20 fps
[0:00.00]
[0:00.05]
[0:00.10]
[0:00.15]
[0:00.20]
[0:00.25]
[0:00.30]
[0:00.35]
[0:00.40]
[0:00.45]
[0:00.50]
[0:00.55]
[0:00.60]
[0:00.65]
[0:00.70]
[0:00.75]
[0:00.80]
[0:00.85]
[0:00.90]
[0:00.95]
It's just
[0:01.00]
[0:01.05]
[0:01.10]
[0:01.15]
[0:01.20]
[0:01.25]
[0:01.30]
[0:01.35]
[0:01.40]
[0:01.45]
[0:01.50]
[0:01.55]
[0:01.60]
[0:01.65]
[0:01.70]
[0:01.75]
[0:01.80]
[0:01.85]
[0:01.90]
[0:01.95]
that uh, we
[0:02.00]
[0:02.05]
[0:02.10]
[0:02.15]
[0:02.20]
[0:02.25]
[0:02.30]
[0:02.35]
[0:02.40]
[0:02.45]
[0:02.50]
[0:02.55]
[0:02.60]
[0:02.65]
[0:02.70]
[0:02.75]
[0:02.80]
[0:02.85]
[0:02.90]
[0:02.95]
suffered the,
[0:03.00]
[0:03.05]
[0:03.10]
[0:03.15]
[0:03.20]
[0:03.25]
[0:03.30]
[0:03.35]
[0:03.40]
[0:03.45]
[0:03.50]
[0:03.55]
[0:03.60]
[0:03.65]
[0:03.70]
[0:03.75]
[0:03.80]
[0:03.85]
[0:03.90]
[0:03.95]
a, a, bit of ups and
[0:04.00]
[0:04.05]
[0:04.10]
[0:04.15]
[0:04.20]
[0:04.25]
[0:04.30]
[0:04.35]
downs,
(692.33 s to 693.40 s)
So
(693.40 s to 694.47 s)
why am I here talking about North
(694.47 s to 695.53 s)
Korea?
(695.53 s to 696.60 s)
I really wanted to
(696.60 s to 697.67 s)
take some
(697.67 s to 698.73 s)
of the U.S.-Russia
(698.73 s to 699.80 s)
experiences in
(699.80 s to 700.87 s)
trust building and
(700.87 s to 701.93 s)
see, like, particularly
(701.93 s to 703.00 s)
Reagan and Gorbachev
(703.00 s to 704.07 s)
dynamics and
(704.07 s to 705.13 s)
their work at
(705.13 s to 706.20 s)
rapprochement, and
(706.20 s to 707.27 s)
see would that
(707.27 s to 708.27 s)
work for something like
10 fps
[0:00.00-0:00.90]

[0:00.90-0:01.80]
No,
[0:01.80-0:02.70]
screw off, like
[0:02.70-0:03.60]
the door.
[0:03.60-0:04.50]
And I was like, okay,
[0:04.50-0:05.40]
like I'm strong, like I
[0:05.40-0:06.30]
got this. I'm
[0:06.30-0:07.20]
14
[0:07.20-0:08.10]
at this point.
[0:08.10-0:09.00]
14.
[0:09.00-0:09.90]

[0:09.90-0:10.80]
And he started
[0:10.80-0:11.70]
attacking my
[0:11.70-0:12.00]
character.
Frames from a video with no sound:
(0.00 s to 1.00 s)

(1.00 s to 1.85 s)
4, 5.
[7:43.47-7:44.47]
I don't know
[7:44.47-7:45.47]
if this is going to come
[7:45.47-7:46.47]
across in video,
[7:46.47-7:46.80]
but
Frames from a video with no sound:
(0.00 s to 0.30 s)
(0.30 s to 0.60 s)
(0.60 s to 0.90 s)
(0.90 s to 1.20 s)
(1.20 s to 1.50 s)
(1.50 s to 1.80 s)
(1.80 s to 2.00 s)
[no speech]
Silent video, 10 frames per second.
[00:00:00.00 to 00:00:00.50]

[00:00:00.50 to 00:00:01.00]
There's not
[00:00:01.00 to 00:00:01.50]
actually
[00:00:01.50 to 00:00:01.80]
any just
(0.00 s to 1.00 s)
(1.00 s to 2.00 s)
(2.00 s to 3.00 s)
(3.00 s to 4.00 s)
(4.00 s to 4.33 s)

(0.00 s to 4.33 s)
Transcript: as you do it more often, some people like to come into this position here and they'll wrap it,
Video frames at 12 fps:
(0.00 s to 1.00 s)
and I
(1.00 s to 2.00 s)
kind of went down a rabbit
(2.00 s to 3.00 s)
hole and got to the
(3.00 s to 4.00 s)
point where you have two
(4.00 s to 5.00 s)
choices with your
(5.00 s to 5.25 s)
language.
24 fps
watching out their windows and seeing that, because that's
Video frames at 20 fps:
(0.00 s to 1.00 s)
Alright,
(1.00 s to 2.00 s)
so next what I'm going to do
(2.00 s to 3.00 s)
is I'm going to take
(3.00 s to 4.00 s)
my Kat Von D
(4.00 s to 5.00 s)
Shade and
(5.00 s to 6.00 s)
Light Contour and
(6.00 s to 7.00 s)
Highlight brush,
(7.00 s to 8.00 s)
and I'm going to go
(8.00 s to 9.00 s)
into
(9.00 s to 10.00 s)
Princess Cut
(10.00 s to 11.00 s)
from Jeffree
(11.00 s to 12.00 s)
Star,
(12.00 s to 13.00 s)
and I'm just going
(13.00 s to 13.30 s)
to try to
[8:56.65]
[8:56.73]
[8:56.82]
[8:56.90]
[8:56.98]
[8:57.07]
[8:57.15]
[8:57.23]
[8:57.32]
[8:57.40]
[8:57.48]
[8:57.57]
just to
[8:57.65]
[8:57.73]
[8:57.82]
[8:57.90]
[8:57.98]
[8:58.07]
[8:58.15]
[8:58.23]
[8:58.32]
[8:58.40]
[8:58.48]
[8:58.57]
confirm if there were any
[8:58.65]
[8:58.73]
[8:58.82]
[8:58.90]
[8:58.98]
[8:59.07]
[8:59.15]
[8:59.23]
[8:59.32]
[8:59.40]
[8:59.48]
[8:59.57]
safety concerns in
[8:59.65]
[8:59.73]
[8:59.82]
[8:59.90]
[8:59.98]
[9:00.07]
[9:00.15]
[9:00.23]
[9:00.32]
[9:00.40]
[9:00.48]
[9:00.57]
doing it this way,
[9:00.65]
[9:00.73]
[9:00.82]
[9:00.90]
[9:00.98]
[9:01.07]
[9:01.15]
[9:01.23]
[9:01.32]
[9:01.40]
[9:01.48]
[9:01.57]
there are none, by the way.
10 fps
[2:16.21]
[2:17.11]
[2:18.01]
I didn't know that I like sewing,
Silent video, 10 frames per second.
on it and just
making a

┄┄┄┄┄┄┄┄┄┄┄┄┄┄┄┄┄┄┄┄

- [Problem details]:
The full listing should be duplicated exactly, line by line.

- [Answer to the problem]:
20 fps
[0:00.00]
[0:00.05]
[0:00.10]
[0:00.15]
[0:00.20]
[0:00.25]
[0:00.30]
[0:00.35]
[0:00.40]
[0:00.45]
[0:00.50]
[0:00.55]
[0:00.60]
[0:00.65]
[0:00.70]
[0:00.75]
[0:00.80]
[0:00.85]
[0:00.90]
[0:00.95]
It's just
[0:01.00]
[0:01.05]
[0:01.10]
[0:01.15]
[0:01.20]
[0:01.25]
[0:01.30]
[0:01.35]
[0:01.40]
[0:01.45]
[0:01.50]
[0:01.55]
[0:01.60]
[0:01.65]
[0:01.70]
[0:01.75]
[0:01.80]
[0:01.85]
[0:01.90]
[0:01.95]
that uh, we
[0:02.00]
[0:02.05]
[0:02.10]
[0:02.15]
[0:02.20]
[0:02.25]
[0:02.30]
[0:02.35]
[0:02.40]
[0:02.45]
[0:02.50]
[0:02.55]
[0:02.60]
[0:02.65]
[0:02.70]
[0:02.75]
[0:02.80]
[0:02.85]
[0:02.90]
[0:02.95]
suffered the,
[0:03.00]
[0:03.05]
[0:03.10]
[0:03.15]
[0:03.20]
[0:03.25]
[0:03.30]
[0:03.35]
[0:03.40]
[0:03.45]
[0:03.50]
[0:03.55]
[0:03.60]
[0:03.65]
[0:03.70]
[0:03.75]
[0:03.80]
[0:03.85]
[0:03.90]
[0:03.95]
a, a, bit of ups and
[0:04.00]
[0:04.05]
[0:04.10]
[0:04.15]
[0:04.20]
[0:04.25]
[0:04.30]
[0:04.35]
downs,
(692.33 s to 693.40 s)
So
(693.40 s to 694.47 s)
why am I here talking about North
(694.47 s to 695.53 s)
Korea?
(695.53 s to 696.60 s)
I really wanted to
(696.60 s to 697.67 s)
take some
(697.67 s to 698.73 s)
of the U.S.-Russia
(698.73 s to 699.80 s)
experiences in
(699.80 s to 700.87 s)
trust building and
(700.87 s to 701.93 s)
see, like, particularly
(701.93 s to 703.00 s)
Reagan and Gorbachev
(703.00 s to 704.07 s)
dynamics and
(704.07 s to 705.13 s)
their work at
(705.13 s to 706.20 s)
rapprochement, and
(706.20 s to 707.27 s)
see would that
(707.27 s to 708.27 s)
work for something like
10 fps
[0:00.00-0:00.90]

[0:00.90-0:01.80]
No,
[0:01.80-0:02.70]
screw off, like
[0:02.70-0:03.60]
the door.
[0:03.60-0:04.50]
And I was like, okay,
[0:04.50-0:05.40]
like I'm strong, like I
[0:05.40-0:06.30]
got this. I'm
[0:06.30-0:07.20]
14
[0:07.20-0:08.10]
at this point.
[0:08.10-0:09.00]
14.
[0:09.00-0:09.90]

[0:09.90-0:10.80]
And he started
[0:10.80-0:11.70]
attacking my
[0:11.70-0:12.00]
character.
Frames from a video with no sound:
(0.00 s to 1.00 s)

(1.00 s to 1.85 s)
4, 5.
[7:43.47-7:44.47]
I don't know
[7:44.47-7:45.47]
if this is going to come
[7:45.47-7:46.47]
across in video,
[7:46.47-7:46.80]
but
Frames from a video with no sound:
(0.00 s to 0.30 s)
(0.30 s to 0.60 s)
(0.60 s to 0.90 s)
(0.90 s to 1.20 s)
(1.20 s to 1.50 s)
(1.50 s to 1.80 s)
(1.80 s to 2.00 s)
[no speech]
Silent video, 10 frames per second.
[00:00:00.00 to 00:00:00.50]

[00:00:00.50 to 00:00:01.00]
There's not
[00:00:01.00 to 00:00:01.50]
actually
[00:00:01.50 to 00:00:01.80]
any just
(0.00 s to 1.00 s)
(1.00 s to 2.00 s)
(2.00 s to 3.00 s)
(3.00 s to 4.00 s)
(4.00 s to 4.33 s)

(0.00 s to 4.33 s)
Transcript: as you do it more often, some people like to come into this position here and they'll wrap it,
Video frames at 12 fps:
(0.00 s to 1.00 s)
and I
(1.00 s to 2.00 s)
kind of went down a rabbit
(2.00 s to 3.00 s)
hole and got to the
(3.00 s to 4.00 s)
point where you have two
(4.00 s to 5.00 s)
choices with your
(5.00 s to 5.25 s)
language.
24 fps
watching out their windows and seeing that, because that's
Video frames at 20 fps:
(0.00 s to 1.00 s)
Alright,
(1.00 s to 2.00 s)
so next what I'm going to do
(2.00 s to 3.00 s)
is I'm going to take
(3.00 s to 4.00 s)
my Kat Von D
(4.00 s to 5.00 s)
Shade and
(5.00 s to 6.00 s)
Light Contour and
(6.00 s to 7.00 s)
Highlight brush,
(7.00 s to 8.00 s)
and I'm going to go
(8.00 s to 9.00 s)
into
(9.00 s to 10.00 s)
Princess Cut
(10.00 s to 11.00 s)
from Jeffree
(11.00 s to 12.00 s)
Star,
(12.00 s to 13.00 s)
and I'm just going
(13.00 s to 13.30 s)
to try to
[8:56.65]
[8:56.73]
[8:56.82]
[8:56.90]
[8:56.98]
[8:57.07]
[8:57.15]
[8:57.23]
[8:57.32]
[8:57.40]
[8:57.48]
[8:57.57]
just to
[8:57.65]
[8:57.73]
[8:57.82]
[8:57.90]
[8:57.98]
[8:58.07]
[8:58.15]
[8:58.23]
[8:58.32]
[8:58.40]
[8:58.48]
[8:58.57]
confirm if there were any
[8:58.65]
[8:58.73]
[8:58.82]
[8:58.90]
[8:58.98]
[8:59.07]
[8:59.15]
[8:59.23]
[8:59.32]
[8:59.40]
[8:59.48]
[8:59.57]
safety concerns in
[8:59.65]
[8:59.73]
[8:59.82]
[8:59.90]
[8:59.98]
[9:00.07]
[9:00.15]
[9:00.23]
[9:00.32]
[9:00.40]
[9:00.48]
[9:00.57]
doing it this way,
[9:00.65]
[9:00.73]
[9:00.82]
[9:00.90]
[9:00.98]
[9:01.07]
[9:01.15]
[9:01.23]
[9:01.32]
[9:01.40]
[9:01.48]
[9:01.57]
there are none, by the way.
10 fps
[2:16.21]
[2:17.11]
[2:18.01]
I didn't know that I like sewing,
Silent video, 10 frames per second.
on it and just
making a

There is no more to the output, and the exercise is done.